A mutational hotspot in TUBB2A associated with impaired heterodimer formation and severe brain developmental disorders

Abstract

Introduction: Microtubules are essential components of the neuronal cytoskeleton. The α- and β-tubulins, variably expressed in the central nervous system, play key roles in neurogenesis and brain development. Pathogenic variants in TUBB2A have recently been identified as an ultra-rare cause of pediatric neurodevelopmental disorders (NDDs). However, the neurological and behavioral manifestations, genotype-phenotype correlations, and underlying disease mechanisms remain poorly understood due to the limited number of reported families. Methods: We describe a cohort of families presenting with microcephaly, global developmental delay, speech impairment, seizures and/or EEG abnormalities, movement disorders and severe behavioral disorders. Clinical assessments and brain imaging studies were conducted over a 10-year follow-up period.

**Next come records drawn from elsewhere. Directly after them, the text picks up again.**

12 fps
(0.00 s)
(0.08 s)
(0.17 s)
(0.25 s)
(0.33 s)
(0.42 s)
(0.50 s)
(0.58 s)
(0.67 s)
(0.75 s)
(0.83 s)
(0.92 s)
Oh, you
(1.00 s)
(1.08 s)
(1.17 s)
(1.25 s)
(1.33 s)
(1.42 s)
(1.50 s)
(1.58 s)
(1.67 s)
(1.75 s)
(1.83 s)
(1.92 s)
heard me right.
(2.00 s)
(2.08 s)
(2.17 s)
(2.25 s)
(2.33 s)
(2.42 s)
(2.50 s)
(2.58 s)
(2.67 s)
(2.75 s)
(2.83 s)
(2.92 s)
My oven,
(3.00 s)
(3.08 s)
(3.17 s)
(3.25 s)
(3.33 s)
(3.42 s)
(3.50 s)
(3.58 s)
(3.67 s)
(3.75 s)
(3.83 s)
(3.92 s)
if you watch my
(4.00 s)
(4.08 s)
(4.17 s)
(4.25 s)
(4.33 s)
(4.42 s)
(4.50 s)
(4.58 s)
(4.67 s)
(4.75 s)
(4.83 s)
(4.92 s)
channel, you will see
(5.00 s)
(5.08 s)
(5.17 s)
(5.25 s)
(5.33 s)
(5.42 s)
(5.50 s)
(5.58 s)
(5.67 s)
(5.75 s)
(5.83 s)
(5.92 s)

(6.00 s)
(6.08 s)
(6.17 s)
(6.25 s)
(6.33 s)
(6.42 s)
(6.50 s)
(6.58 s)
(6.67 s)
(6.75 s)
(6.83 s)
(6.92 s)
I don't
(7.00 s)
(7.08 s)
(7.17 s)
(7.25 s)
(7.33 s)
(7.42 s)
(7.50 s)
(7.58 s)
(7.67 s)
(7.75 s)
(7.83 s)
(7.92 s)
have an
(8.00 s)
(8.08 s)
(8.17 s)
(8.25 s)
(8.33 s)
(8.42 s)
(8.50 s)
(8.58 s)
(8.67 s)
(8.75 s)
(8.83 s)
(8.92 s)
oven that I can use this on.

Genetic analysis was performed via whole-exome sequencing (WES), and structural modeling was used to investigate the functional impact of the identified variants. Results: WES revealed a novel recurrent heterozygous pathogenic variant in TUBB2A (NM_001069.3:c.1172G > A; NP_001060.1:p.Arg391His), identified as the cause of disease in multiple affected individuals from unrelated families. Comparative analysis with previously reported TUBB2A de novo variants confirmed that this novel recurrent mutation affects a highly conserved Arg391 residue within the longitudinal E-site heterodimer interface. Computational modeling demonstrated that the variant disrupts α/β-tubulin heterodimer formation, impairing binding stability at this critical interaction site. Discussion: Our findings expand the phenotypic and genotypic spectrum of TUBB2A-related disorders and identify Arg391 as a mutational hotspot linked to severe brain developmental disorders due to aberrant tubulin dynamics, highlighting the disruption of the α/β-tubulin heterodimer formation as the disease mechanism associated to this novel hotspot variant. These results provide new insights into disease mechanisms and offer a foundation for potential future therapeutic approaches aimed at stabilizing α/β-tubulin interactions.